Friday, February 16, 2024

Try Harder; Do Better

I grew up, as many young persons in my generation did, with a disorder called "Try Harder; Do Better." It seemed to be a chronic condition. 

There were things in my life that I just couldn't seem to get control of, behaviors and patterns that I seemed to get stuck in over and over and over again, no matter how many times I got in trouble for them or how often adults in my life would step in and tell me that I really needed to try harder, that I had to do better. 

As I became an adult, we found other understandings for these things, and the truth that I had known and wrestled with for my entire life became absolutely clear: it didn't matter how hard I tried, I was never going to do better. Some of these things are just the way God made me, and I'm here to tell you - they are still as true of me today at 39 years old as they were when I was merely 9. 

But I think a lot of us live our spiritual lives under the same diagnosis. We live in a perpetual state before God of "try harder; do better," as though if we could just put a little more effort into things, be more diligent about them, be more disciplined, pray harder, worship louder, whatever, then we could overcome whatever it is that we believe is holding us back. 

And most of us come to a point in our lives where we realize...that's just not working. 

Of course it's not. It wasn't meant to. 

That's what grace is for. 

That's what Communion reminds us of. 

Communion reminds us that we don't have to try harder and do better. That we're never going to get there on our own. That that's okay. That there's still a cup poured out for us, even right now. Even in our brokenness. Even in all of the things that we keep messing up and getting wrong, a thousand times over. That there's a body broken for us so that we don't have to live under all the pressure of try harder; do better. 

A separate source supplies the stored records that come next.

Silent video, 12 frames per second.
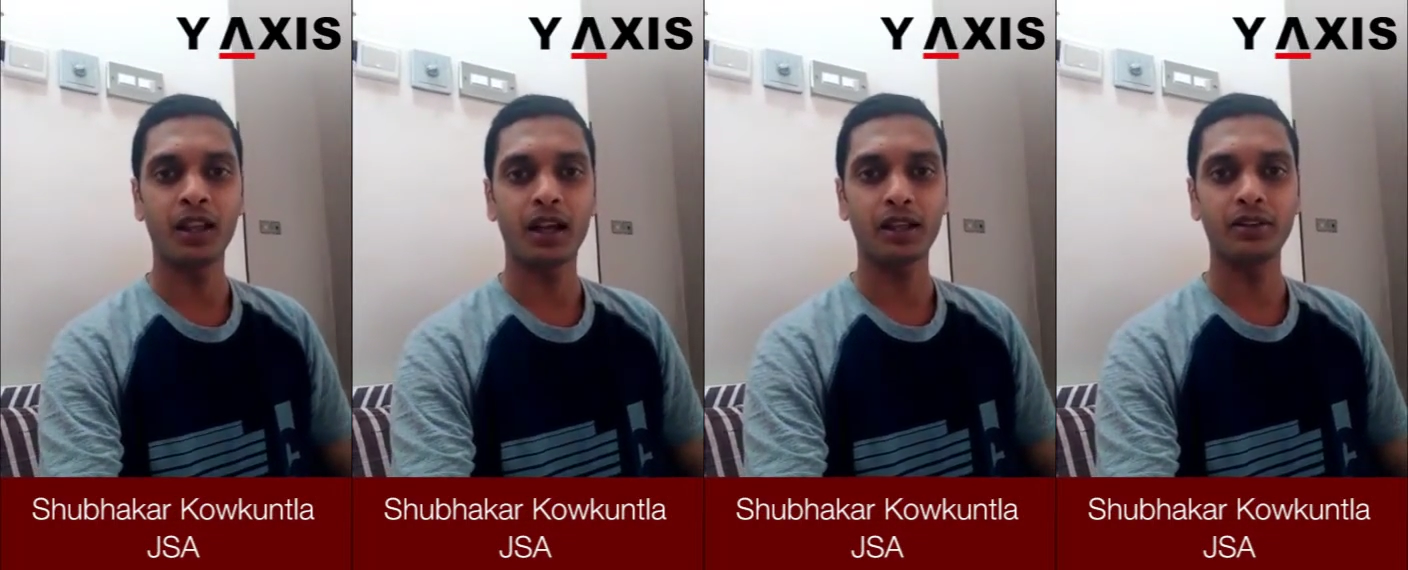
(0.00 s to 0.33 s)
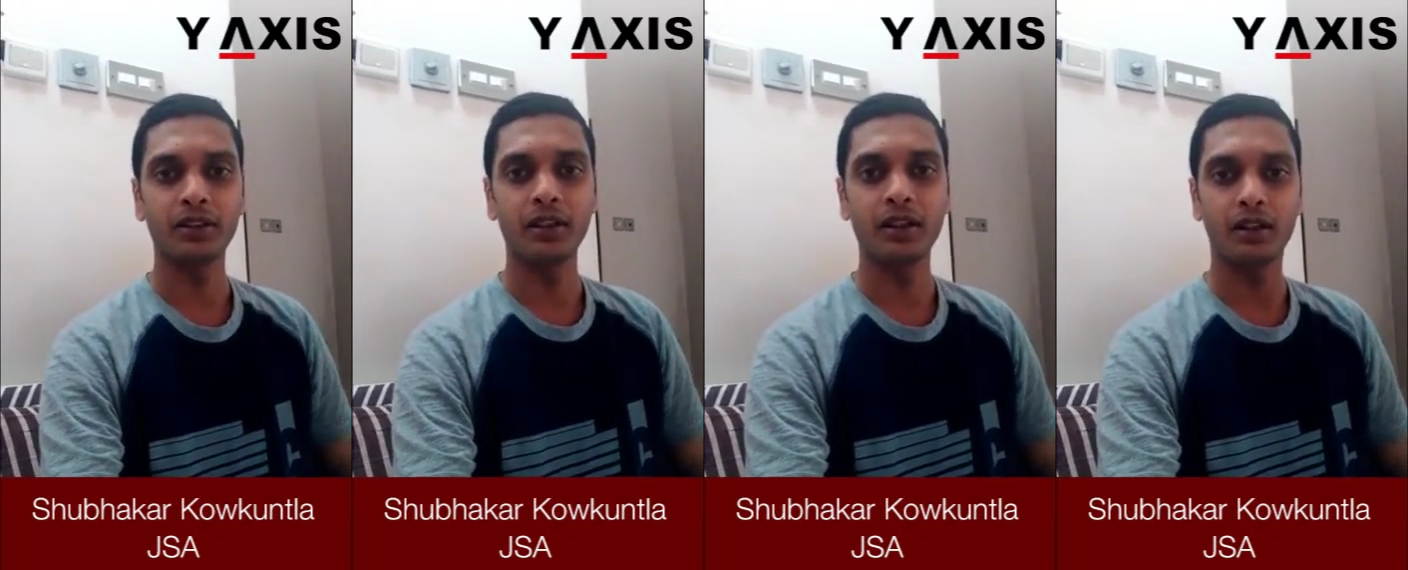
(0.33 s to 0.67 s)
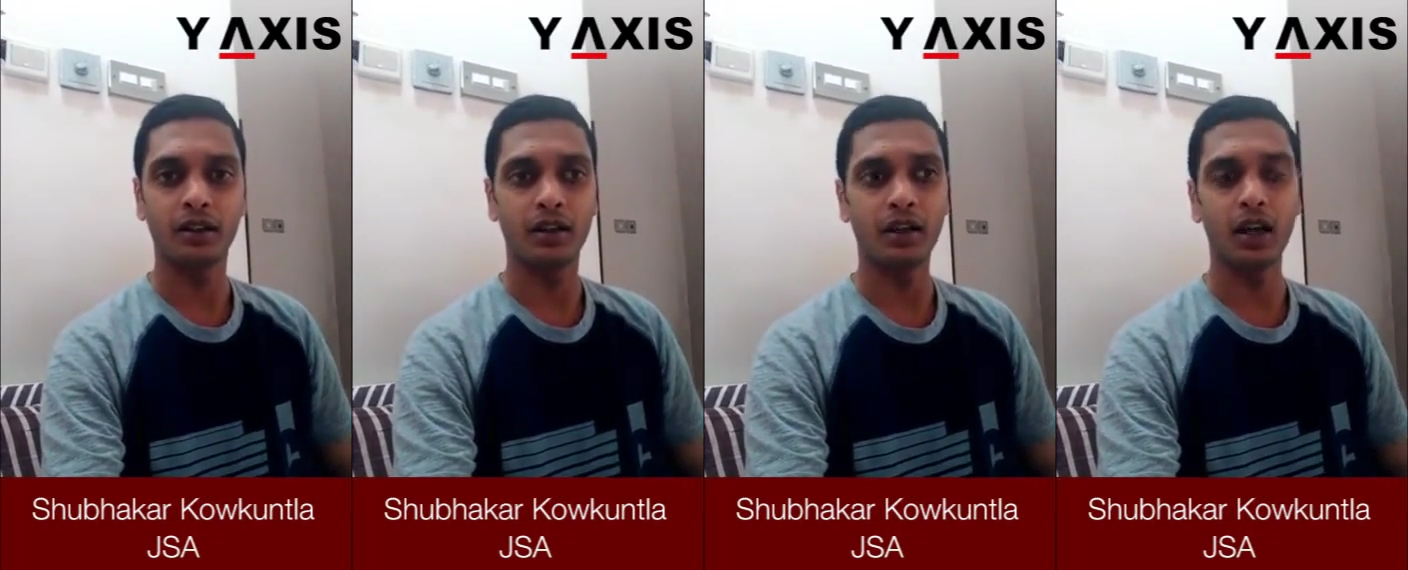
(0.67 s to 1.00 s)
Actually,
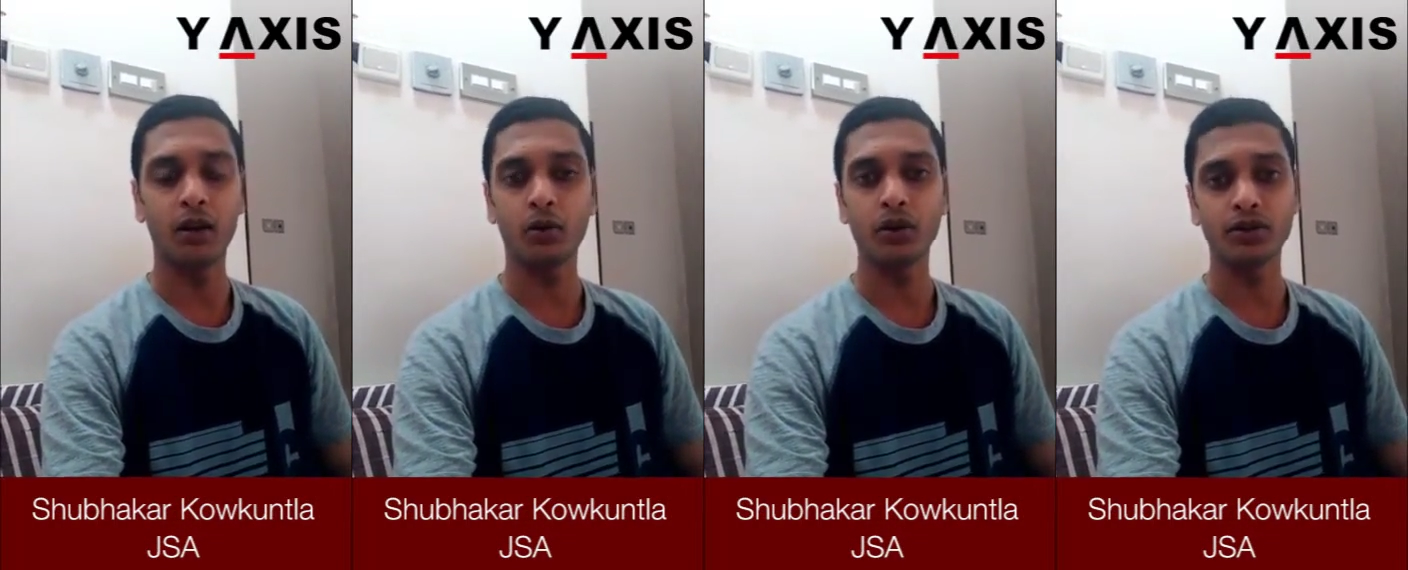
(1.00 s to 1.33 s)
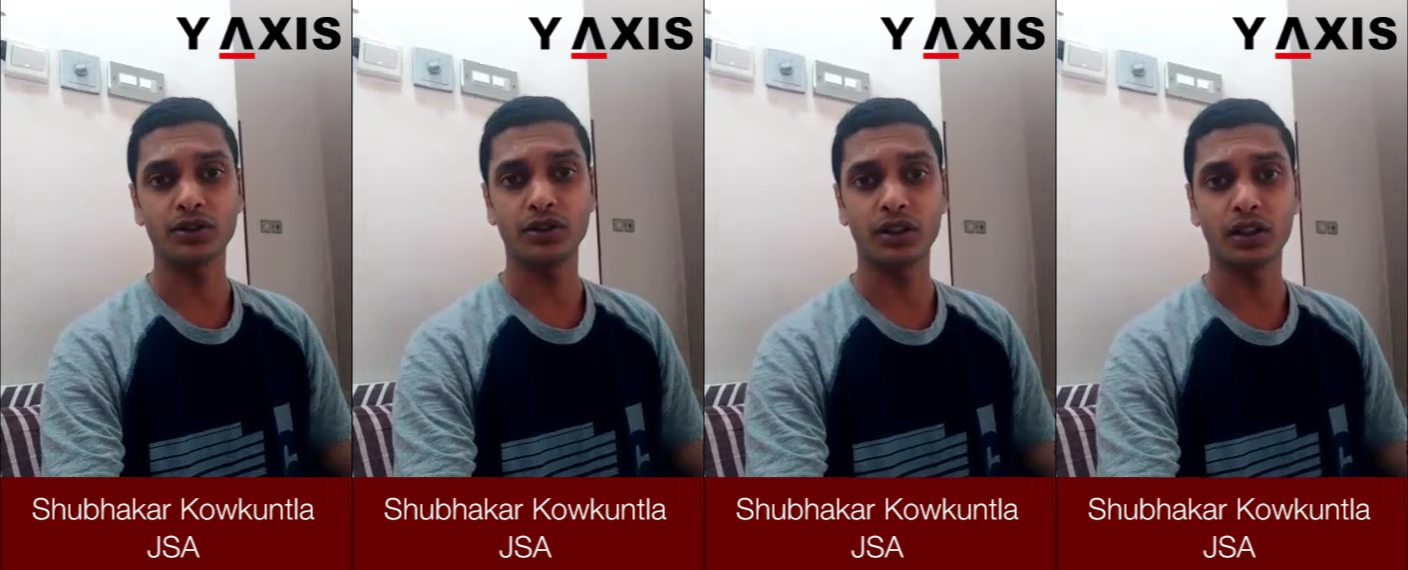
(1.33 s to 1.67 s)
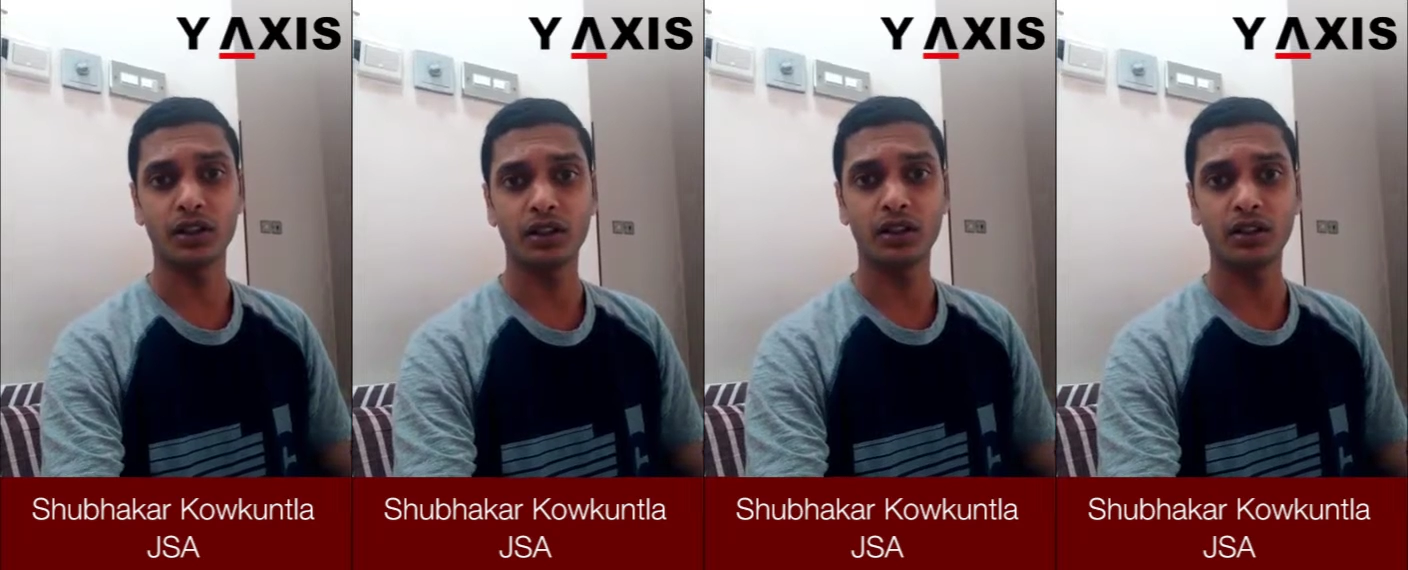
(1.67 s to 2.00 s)
I was
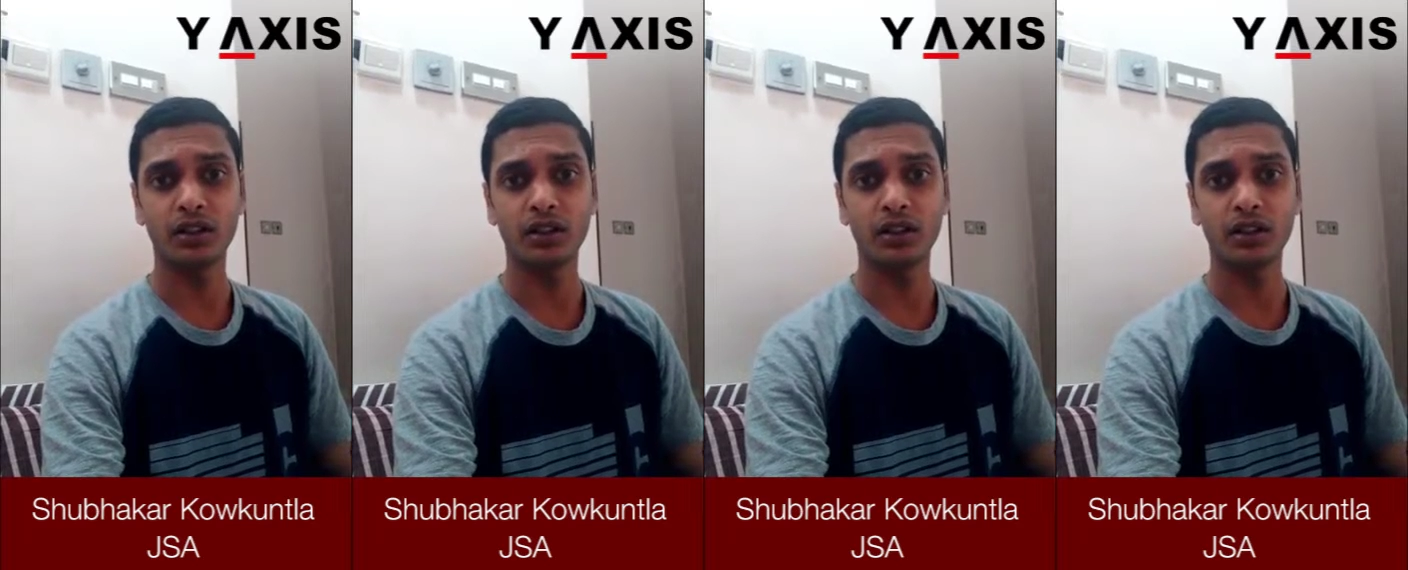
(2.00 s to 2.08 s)
uh,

This Table isn't about trying harder. It isn't about doing better. It's about coming as you are and being thankful for what Christ has done, which is the hardest and the best thing to ever happen for you. 

So as the cup is poured and the bread broken, don't let yourself get caught up in thinking you're missing the mark. If you're here, right now, around this Table, you are right where you're supposed to be. And no amount of trying harder or doing better will change that one bit. 

No amount of try harder; do better will make grace any more or less amazing.